§ **PROVIDED MATERIAL**
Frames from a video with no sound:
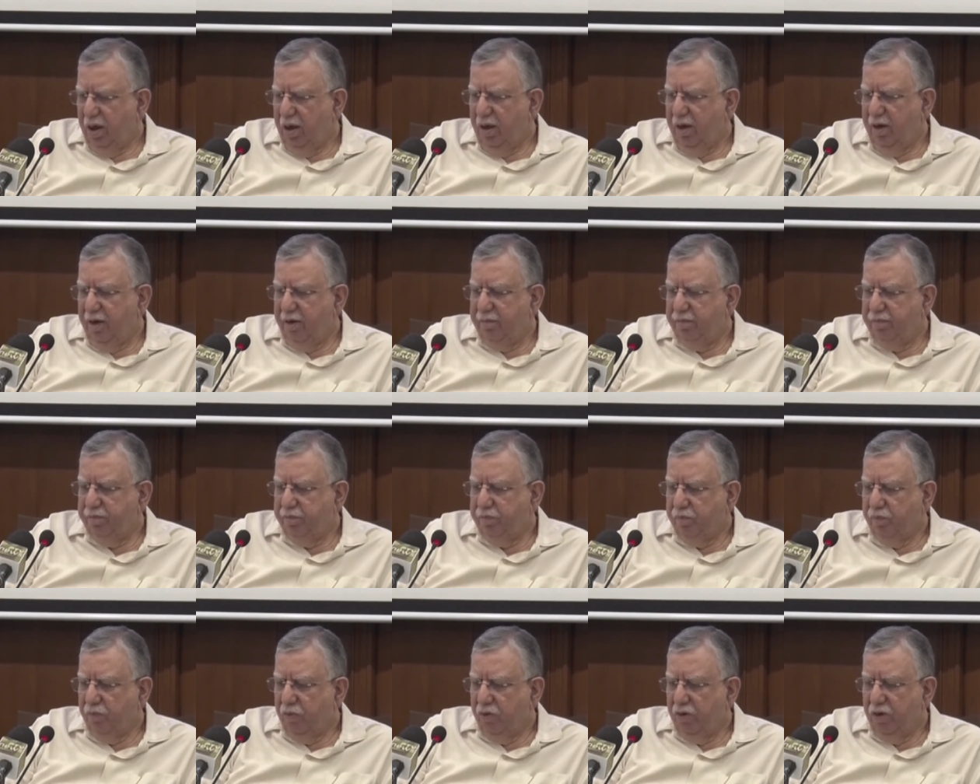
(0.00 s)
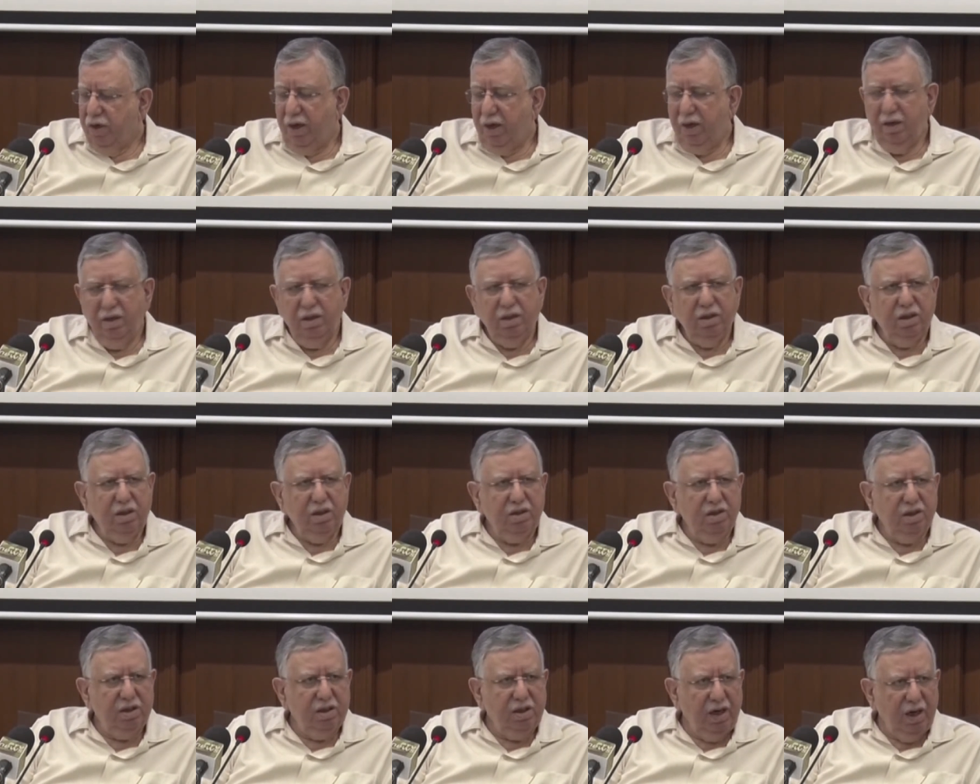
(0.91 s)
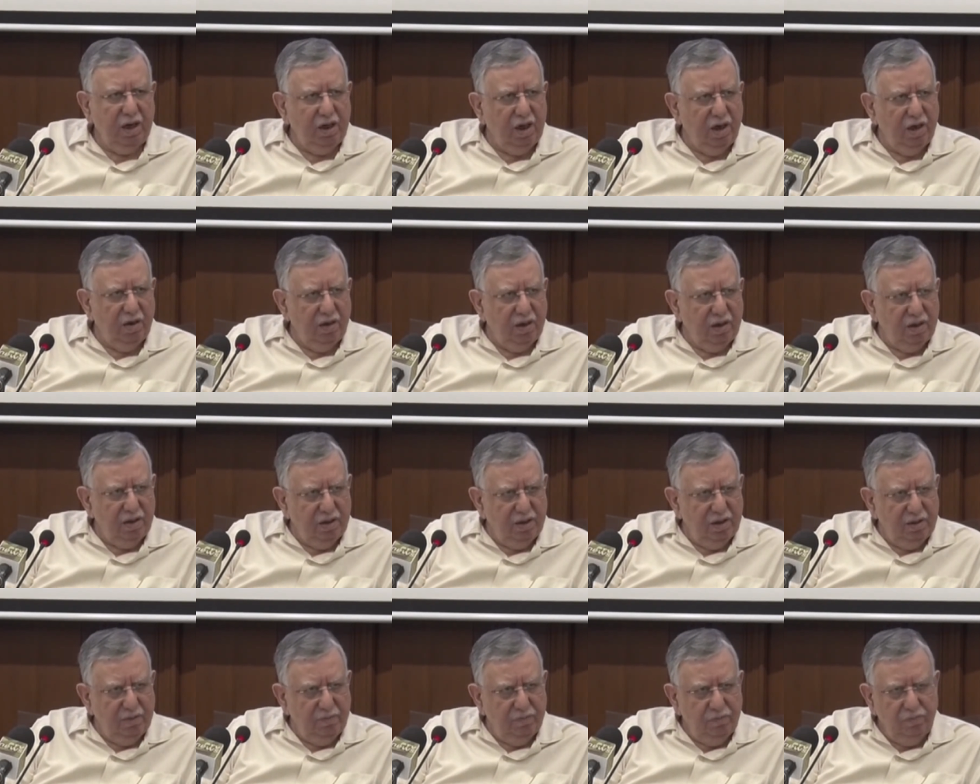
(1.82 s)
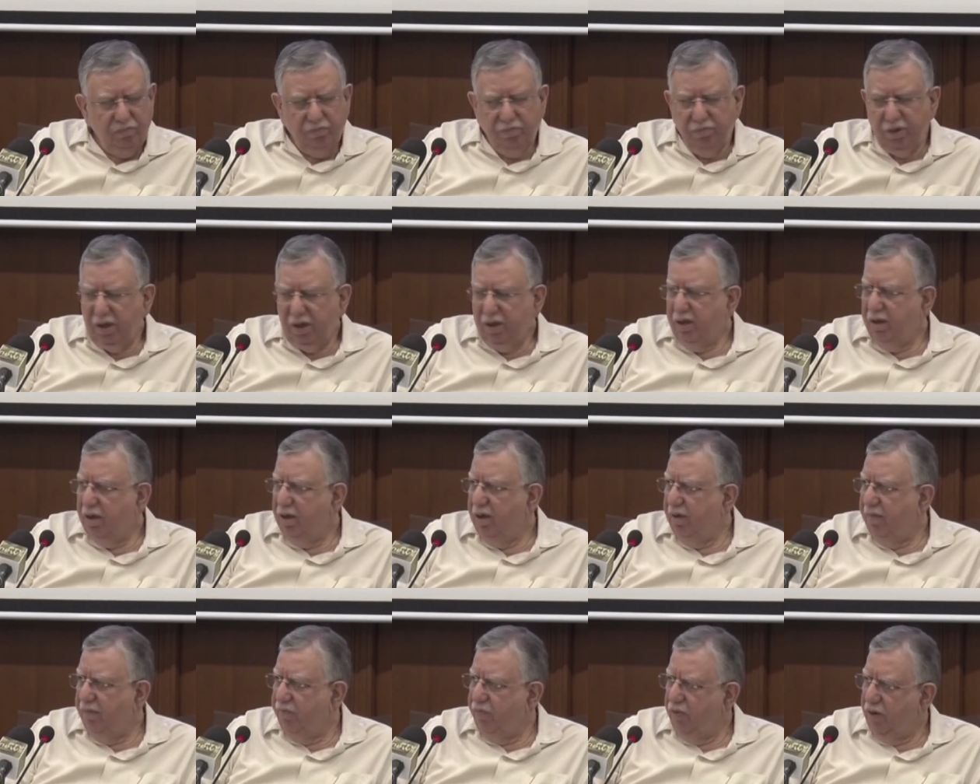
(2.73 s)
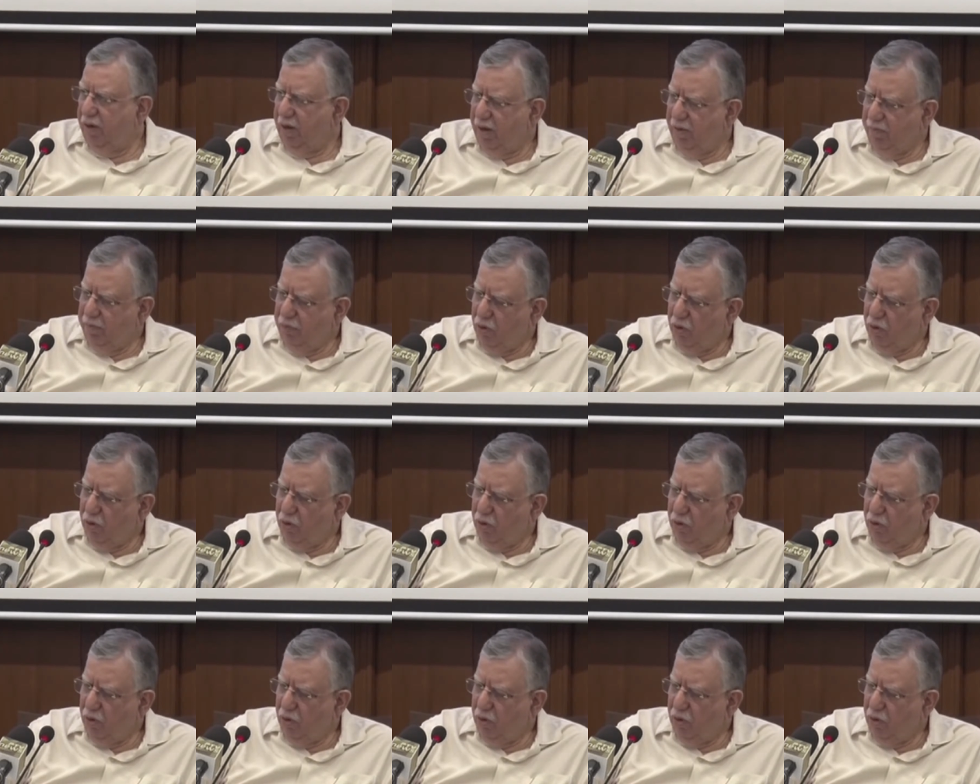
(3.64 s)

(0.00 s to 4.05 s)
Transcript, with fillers: Uh, then eh, there's another uh, big uh,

§ **TASK INSTRUCTIONS**
The response must consist of the entries above exactly as they stand, minus any pictures.

§ **EXERCISE ANSWER**
Frames from a video with no sound:
(0.00 s)
(0.91 s)
(1.82 s)
(2.73 s)
(3.64 s)

(0.00 s to 4.05 s)
Transcript, with fillers: Uh, then eh, there's another uh, big uh,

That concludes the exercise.